One weekend as the first sergeant with Fleet Antiterrorism Security Team (FAST) Company in Bahrain, I received a positively volcanic phone call from my company commander. He was outraged at the misconduct of a couple of our Marines the night prior and instructed me to arrange for immediate nonjudicial punishment proceedings in his office.
“We’re not going to do that, sir,” I said calmly.
“WHAT? Why not?”
“They get to see a lawyer first, sir.”
“Oh . . . yeah.” I could feel his temperature begin to plummet. “I guess that’s why you’re my first sergeant.”
In our pursuit of “justice” we often need to take a tactical pause; otherwise we may find that our desire to annihilate offenders is actually revenge. We are not in the revenge business.
Some service members are beyond our ability to redeem. They should be punished and purged from our ranks. Others just need a solid wire brushing, a little re-education, and then should be kicked back into play.
Back in FAST Company, whenever we deployed a platoon, its equipment was staged near the Navy’s side of the runway. Being institutionally paranoid about gear adrift, we always posted an armed guard on our equipment.
One night as our lance corporal gear guard swaggered about his post, armed with an M-9 pistol, he struck up a conversation with a female sailor posted nearby on similar duty. An egregious violation of General Order #7: Talk to no one except in the line of duty.

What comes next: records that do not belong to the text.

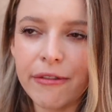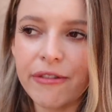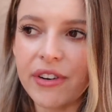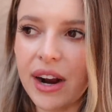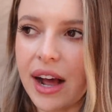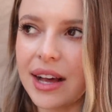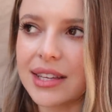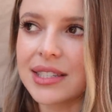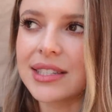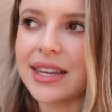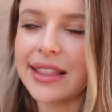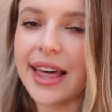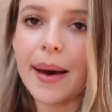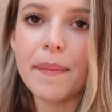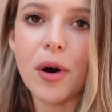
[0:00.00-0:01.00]
for us
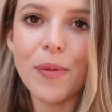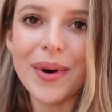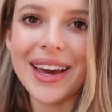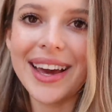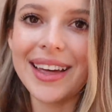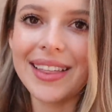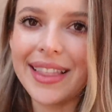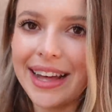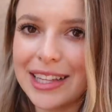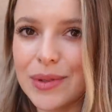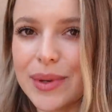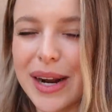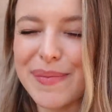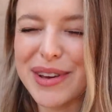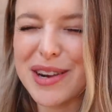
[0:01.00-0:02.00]
in that moment and that's
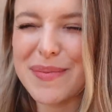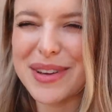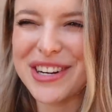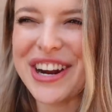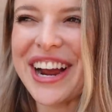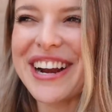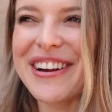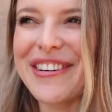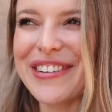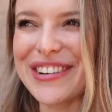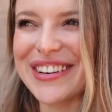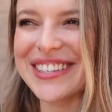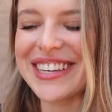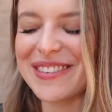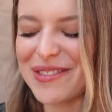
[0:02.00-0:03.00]
what I'm going to be trying to
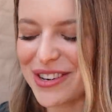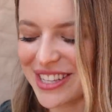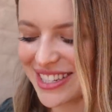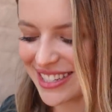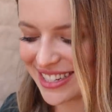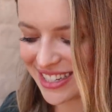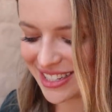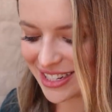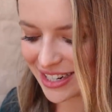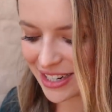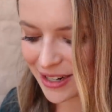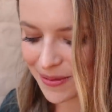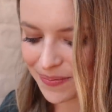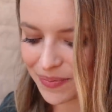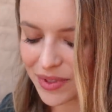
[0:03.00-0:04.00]
focus on more this next year.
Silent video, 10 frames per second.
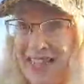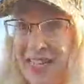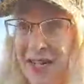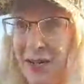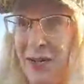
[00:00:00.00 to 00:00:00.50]

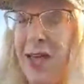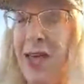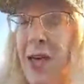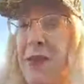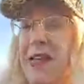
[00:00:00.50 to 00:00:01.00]
hill,
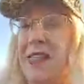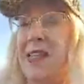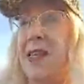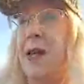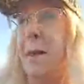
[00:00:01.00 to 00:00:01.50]
because it's
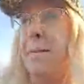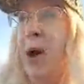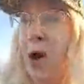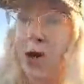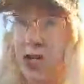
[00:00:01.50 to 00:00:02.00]
going to
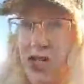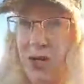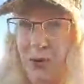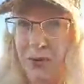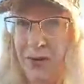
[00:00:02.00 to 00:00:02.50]
push
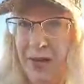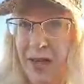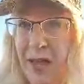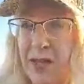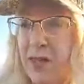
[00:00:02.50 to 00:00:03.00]
you.
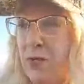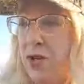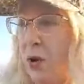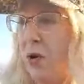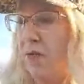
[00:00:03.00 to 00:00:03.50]
So
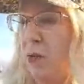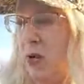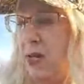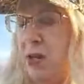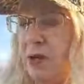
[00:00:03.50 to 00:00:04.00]
don't
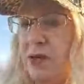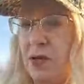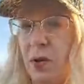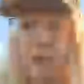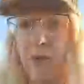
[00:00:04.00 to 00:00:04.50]
avoid those.
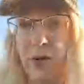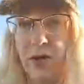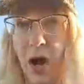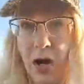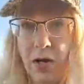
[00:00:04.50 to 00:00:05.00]
Don't avoid the
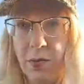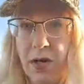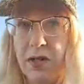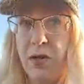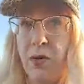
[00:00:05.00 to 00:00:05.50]
hard
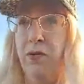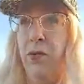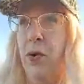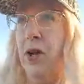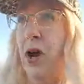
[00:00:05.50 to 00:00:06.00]
work. Don't avoid
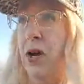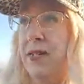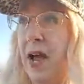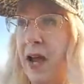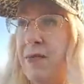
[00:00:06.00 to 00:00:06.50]
the hard
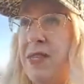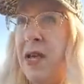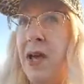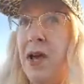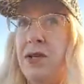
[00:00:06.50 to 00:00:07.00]
times.
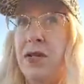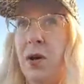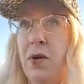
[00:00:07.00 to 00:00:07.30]
Don't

Between sharing inflated tales about his adventures in his short career, the lance corporal also boasted of his physical prowess. In an effort to prove his superior capability, he kicked up into a handstand and began to do push ups. This is when gravity cruelly did what it does, and his M9 tumbled from its holster and clattered to the deck.
Having seen enough, the sailor rightfully reported the antics of the creepy Marine to her supervisors. They in turn contacted said Marine’s platoon sergeant.
Eventually, the handstand ninja made his way to my office, where he was counseled with vigor. I advised him to use his head for something besides a hat rack, then questioned his cognitive ability to do so. Next I asked him how he was going to explain to his wife about the trouble he got in because he was flirting with a sailor while on post. This led to a reminder of concepts such as fidelity and duty. If his spouse couldn’t trust him, how were his fellow Marines ever going to? And by the way, if he ever approached said sailor again, I would cut out his liver with a sledgehammer.
Could we have reduced him for violating his General Orders? Certainly. Leaders have to be a little more creative when dispensing justice from time to time.
Of note, the trait of justice includes giving rewards as well as punishment. Sadly, we often are miserly when it comes to rewarding our troops. I imagine this is because it takes a little more work to write awards than charge sheets.
If justice is defined by equity, it would seem we should spend an equitable amount of time in praise as well as punishment. This can be as simple as a pat on the back, a unit coin, or the most valued commodity of all, time off. I suspect the vast majority of troops would prefer a day off to a meritorious mast.
To see justice done, let’s remember to render rewards with the same enthusiasm as punishment . . . and perhaps with less emotional investment all around.